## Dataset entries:
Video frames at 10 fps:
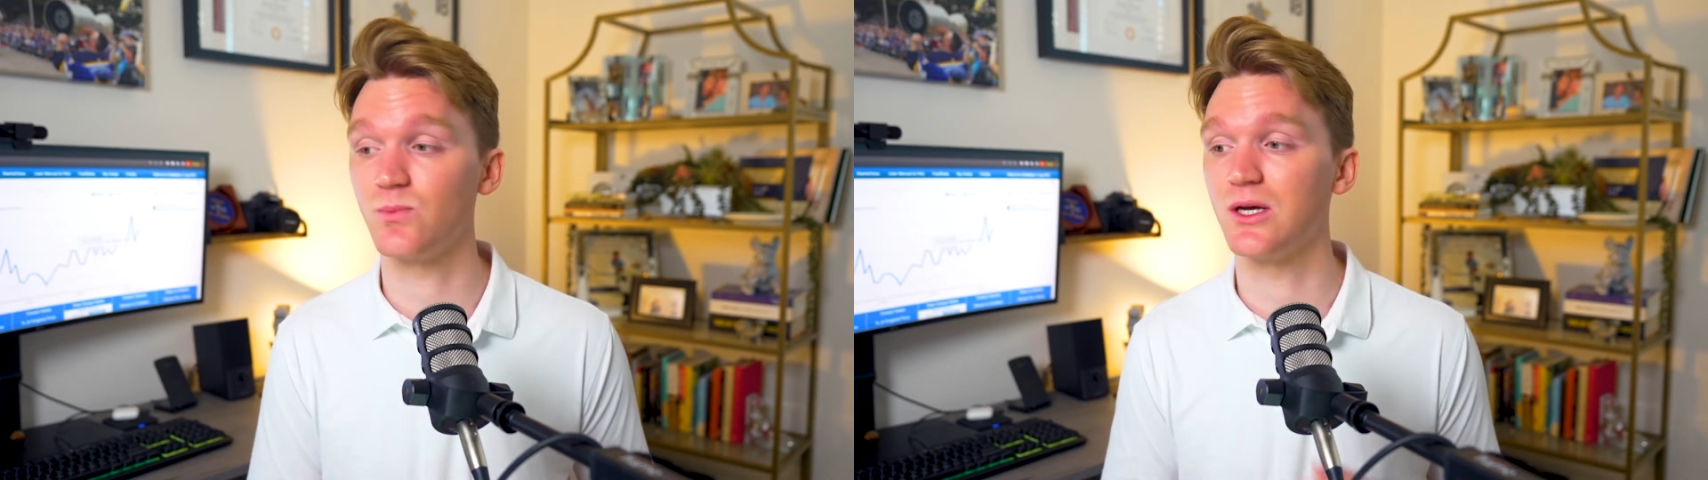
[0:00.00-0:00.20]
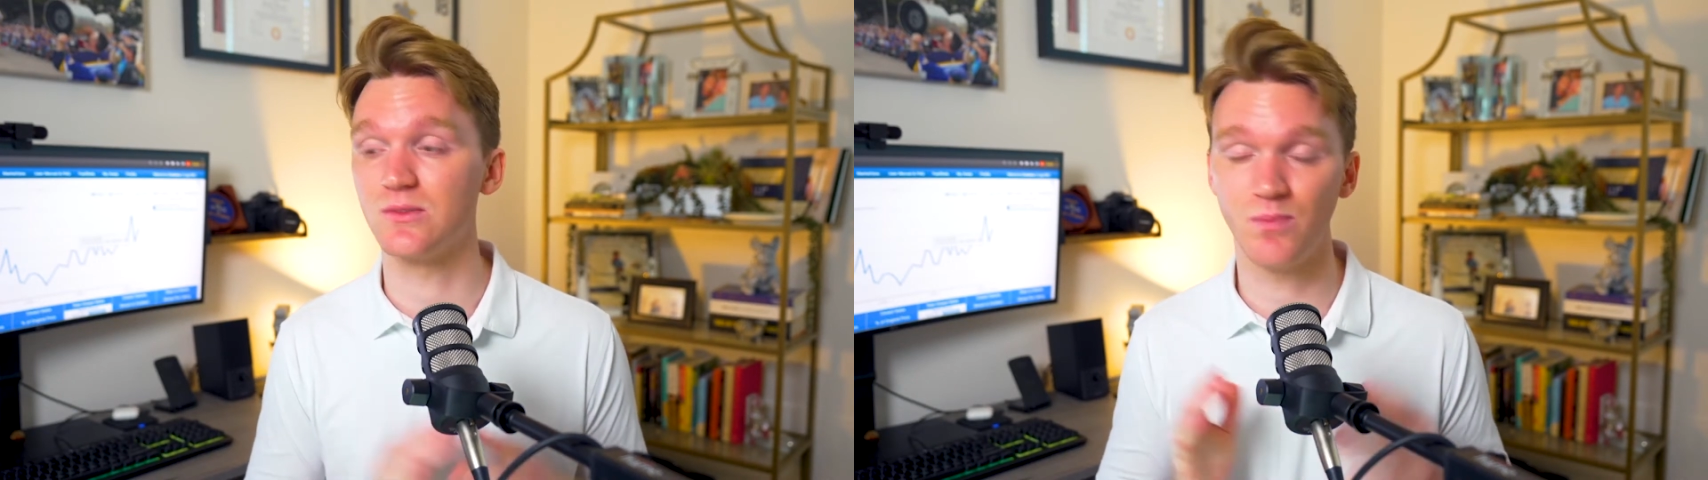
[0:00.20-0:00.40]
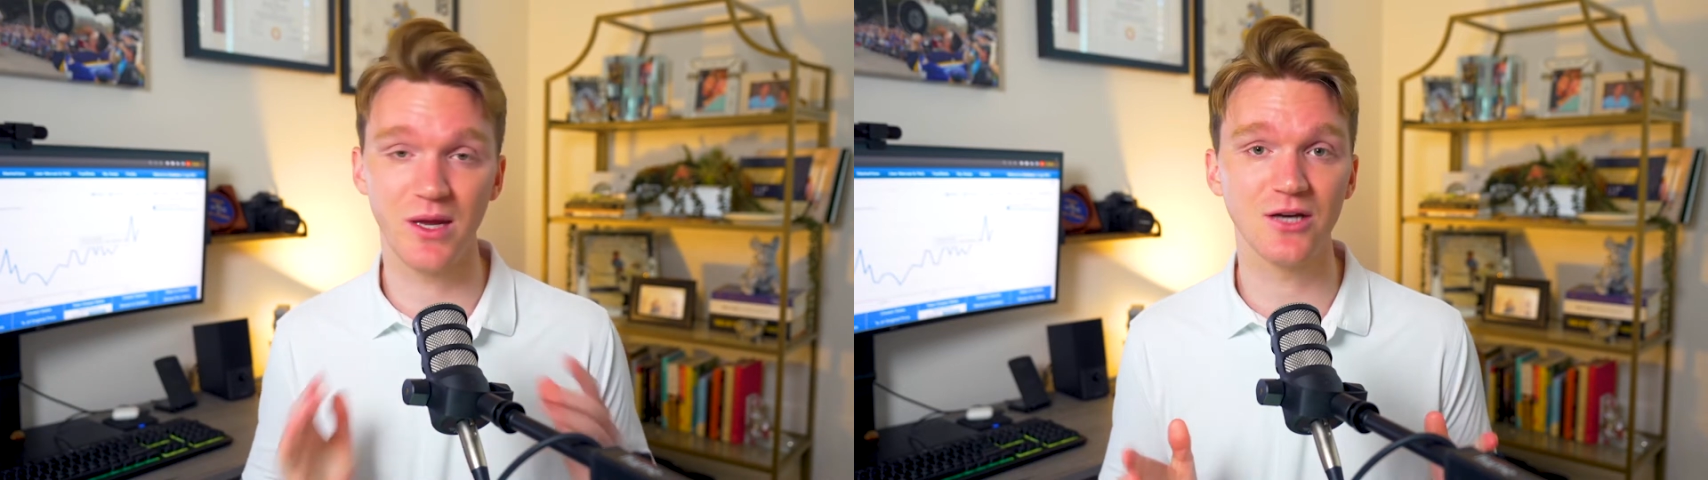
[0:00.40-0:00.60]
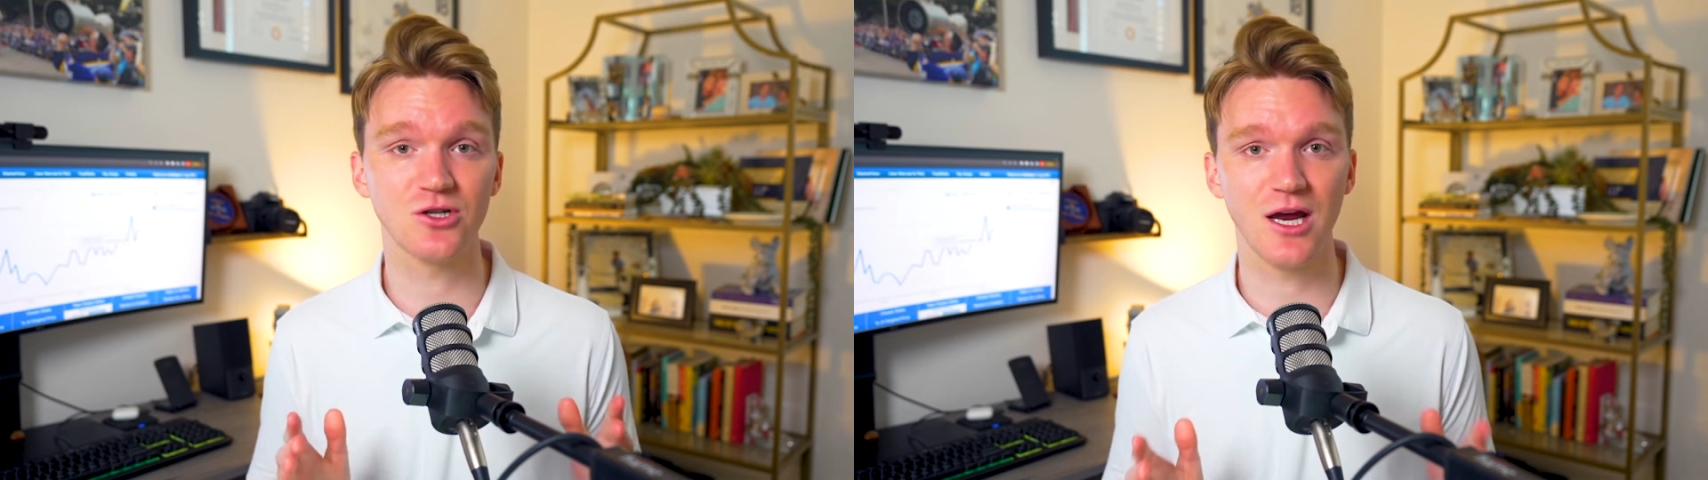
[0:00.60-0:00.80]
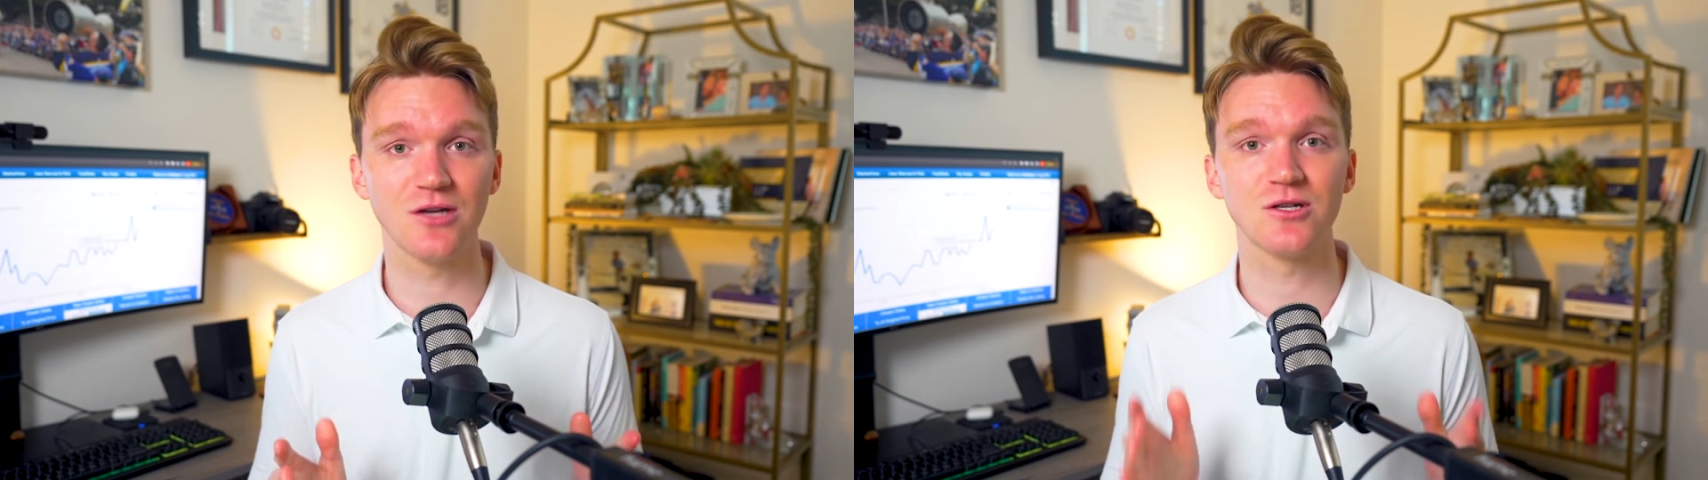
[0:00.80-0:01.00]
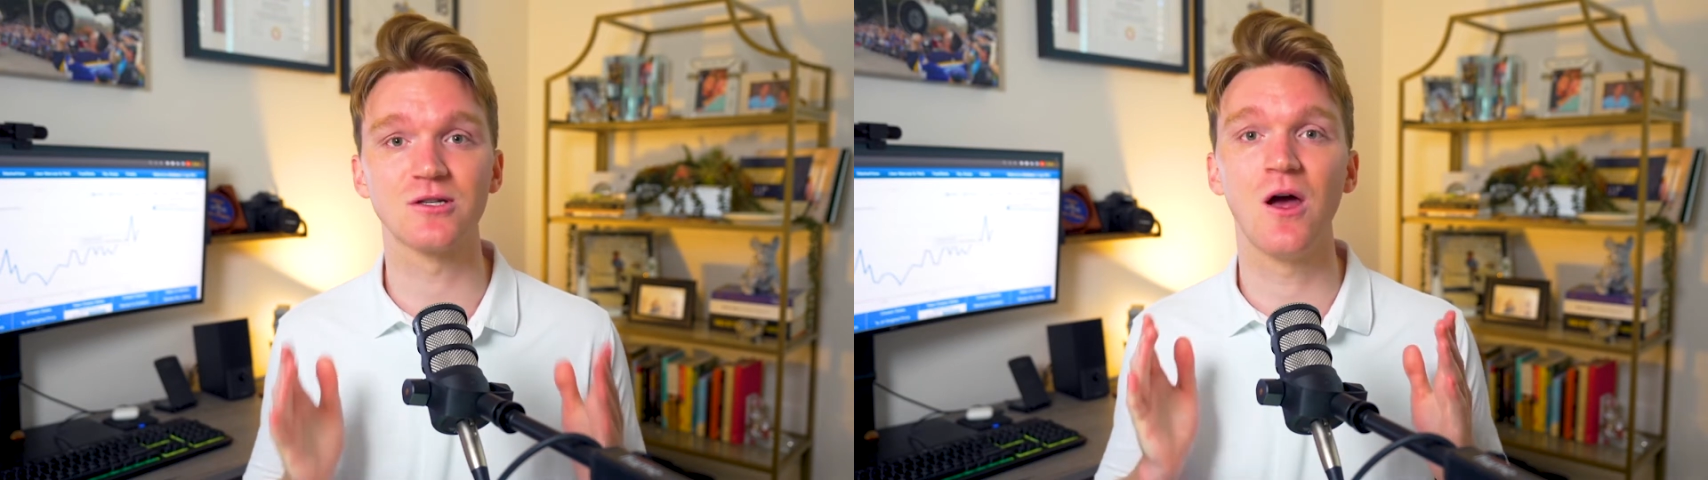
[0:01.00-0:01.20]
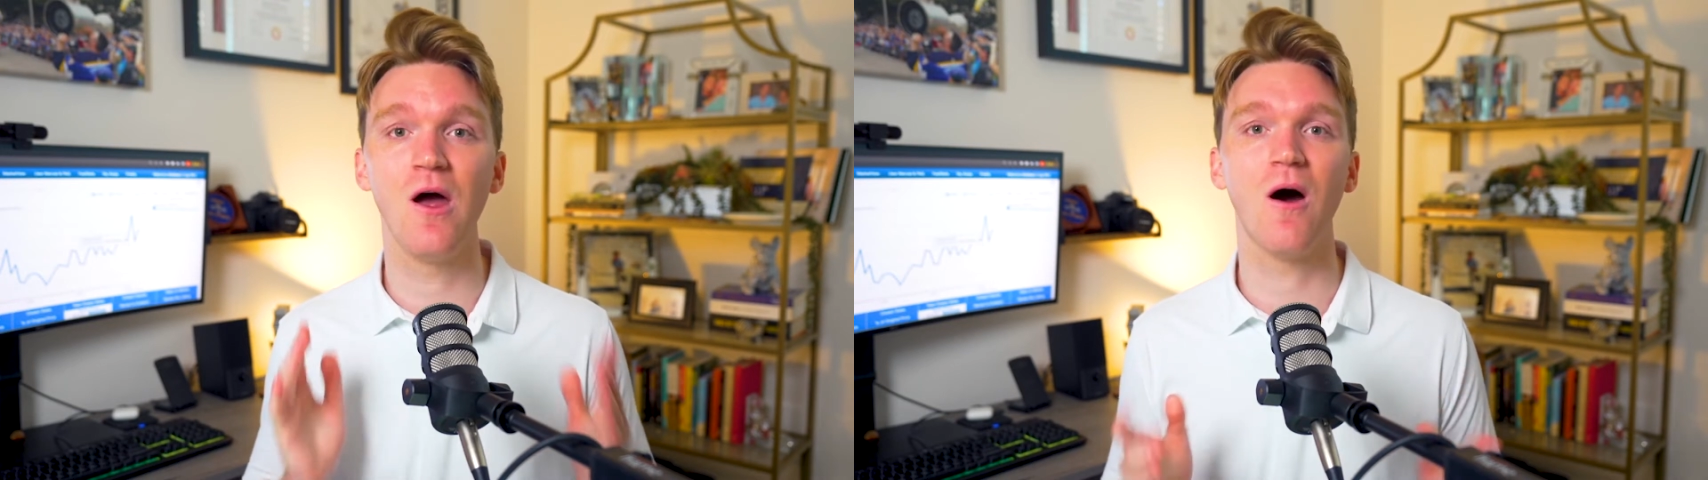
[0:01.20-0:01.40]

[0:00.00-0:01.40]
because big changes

## PROBLEM DESCRIPTION:
Exactly restate the lines from the one holding "[0:00.20-0:00.40]" to the final line of the records above, including both and excluding pictures.

## EXERCISE RESULT:
[0:00.20-0:00.40]
[0:00.40-0:00.60]
[0:00.60-0:00.80]
[0:00.80-0:01.00]
[0:01.00-0:01.20]
[0:01.20-0:01.40]

[0:00.00-0:01.40]
because big changes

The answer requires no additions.